Analysis of Sun's 'Niagara 2' UltraSPARC T2

Sun Microsystems launched their brand new "Niagara 2" UltraSPARC T2 8-core CPU last Tuesday August 7th 2007 as the successor to the UltraSPARC T1 8-core CPU launched in November of 2005.  During the launch Sun's executive VP David Yen took a few shots at big iron competitors IBM and Intel by noting that they didn't try to crank the clock speed to 4.

Sun Microsystems launched their brand new "Niagara 2" UltraSPARC T2 8-core CPU last Tuesday August 7th 2007 as the successor to the UltraSPARC T1 8-core CPU launched in November of 2005.  During the launch Sun's executive VP David Yen took a few shots at big iron competitors IBM and Intel by noting that they didn't try to crank the clock speed to 4.7 GHz (referring to IBM Power6) or try to shove 24 MBs of Cache (referring to Intel Itanium 2) though this was a bit strange since the UltraSPARC T2 isn't really aimed at the big iron market at all.  Of course Sun's launch page does take a shot at Intel's x86/x64 quad-core CPUs by saying that they didn't resort to "packaging gimmicks, such as MultiChip Modules (MCMs)".  At the end of the launch event during questions and answers, one of the event highlights was when CEO Jonathan Schwartz came to the defense of Linux in response to someone saying that Linux has a "checkered past" with scalability by saying that Solaris has a "checkered past" with usability.

Market for UltraSPARC T2 The UltraSPARC T2 processor is designed to go in to a single CPU server from Sun Microsystems and it should not be compared to Itanium2 or Power6 that are designed to scale to 32 or 64 CPU "big iron" servers.  Sun's Niagara series chips are designed to consolidate up to 64 slower legacy SPARC-based servers or host up to 64 lightly-loaded logical servers using Solaris 10 containers or LDoms (Logical Domains).  But because container and LDOM technology only supports Solaris 10, legacy servers that are likely running older versions of Solaris will need to be validated to run on Solaris 10.  While that validation process of migrating legacy servers should usually go smoothly, the cost and time required is non-zero and it isn't as simple as Virtualization technology such as VMware or Microsoft Virtual Server which allows you to basically import legacy machines as is without changing the OS version or OS vendor.  But once the migration is complete, there can be massive annual savings just in the hardware maintenance cost of the old legacy SPARC servers, rack space, and power consumption.
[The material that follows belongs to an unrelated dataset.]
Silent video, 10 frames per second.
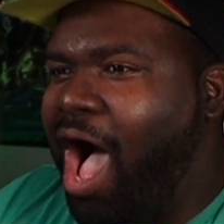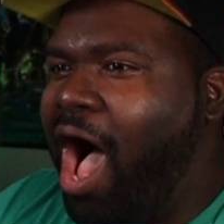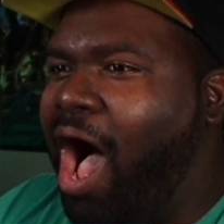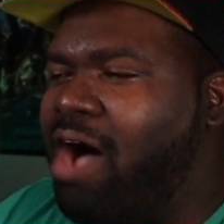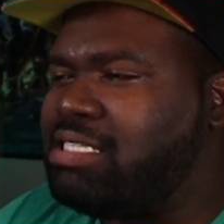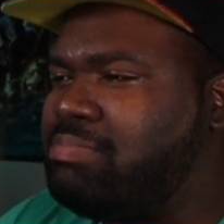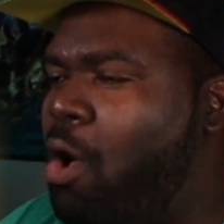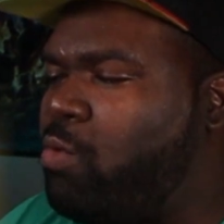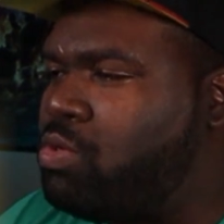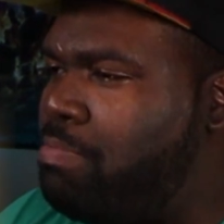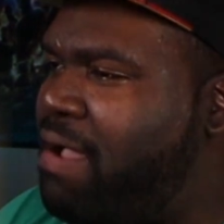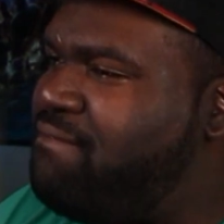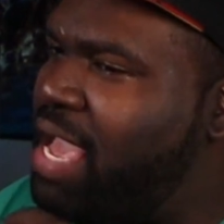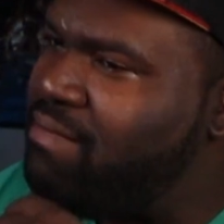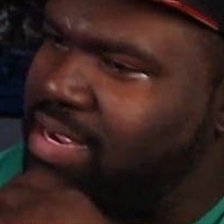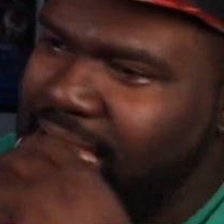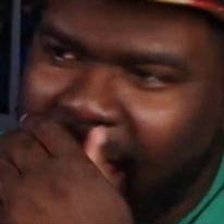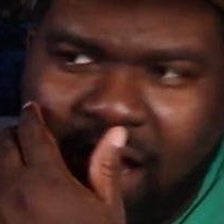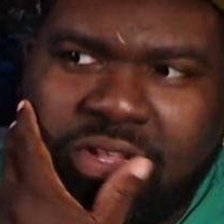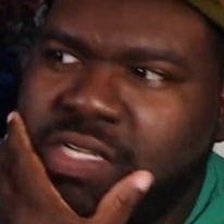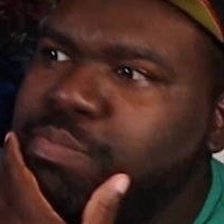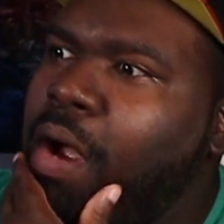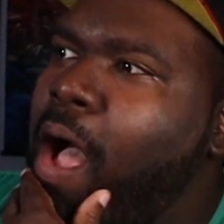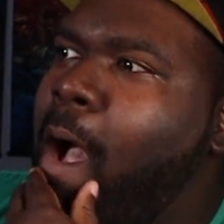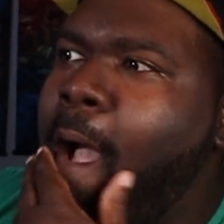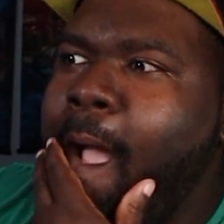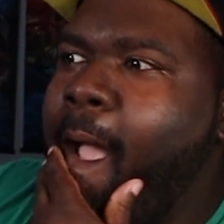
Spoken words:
Oh, Smoke's one of my favorite characters, bro.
UltraSPARC T2 Architecture The UltraSPARC T2 is an 8-core CPU built on a 65nm process and is based on a single 342mm squared die.  That's relatively small considering the fact that eight Intel Core 2 65nm cores (two processors) would measure 572mm squared and eight 65nm Barcelona cores (two processors) would measure 566mm squared.  While that might sound like it makes the UltraSPARC T2 cheap to make, reality hits when you realize that 342mm squared is a huge single die.  Intel's 65nm dual-core dies are only 143mm squared and AMD's upcoming 65nm Barcelona die is 283mm squared which is already big.  Any tiny flaw in that massive 342mm squared die means the whole chip is bad or you have to give up two or four of the cores though it's not known if Sun will offer 4- or 6-core versions of the T2 like they did for the T1.

The UltraSPARC T2 has 8 1.4 GHz cores with 2 pipelines per core and 4 threads per pipeline giving it a total of 64 threads that it can support.  The T2 CPU has eight crypto processors designed to offload symmetric and asymmetric encryption as well as hashing functions.  The UltraSPARC T2 also has eight fully pipelined floating point units making it substantially better than its T1 predecessor.  The T2 die also houses four memory controllers that can support up to 512 GBs of fully buffered DIMMs with an aggregate memory bandwidth of 64 gbps.  Even a 10 gigabit Ethernet controller and a PCI-Express controller are included in the UltraSPARC T2 processor.

Note: Surprisingly, Sun actually shortchanged their own T2 processor at the launch event by saying that it would shave $190 from the cost of the motherboard because you don't need a 10 gigabit Ethernet controller and crypto offload engine.  $190 might be the cost to the motherboard manufacture to integrate those components but the end user will see a multiple of that cost when they buy the actual server.  However, even 8-core UltraSPARC T1 servers have been known to be twice as expensive ($30K from Sun and $15K from HP) as an 8-core x86/x64 servers from Intel so the true savings may be dubious.  Given the steep pricing on the UltraSPARC T1, I don't expect the T2 to be cheaper.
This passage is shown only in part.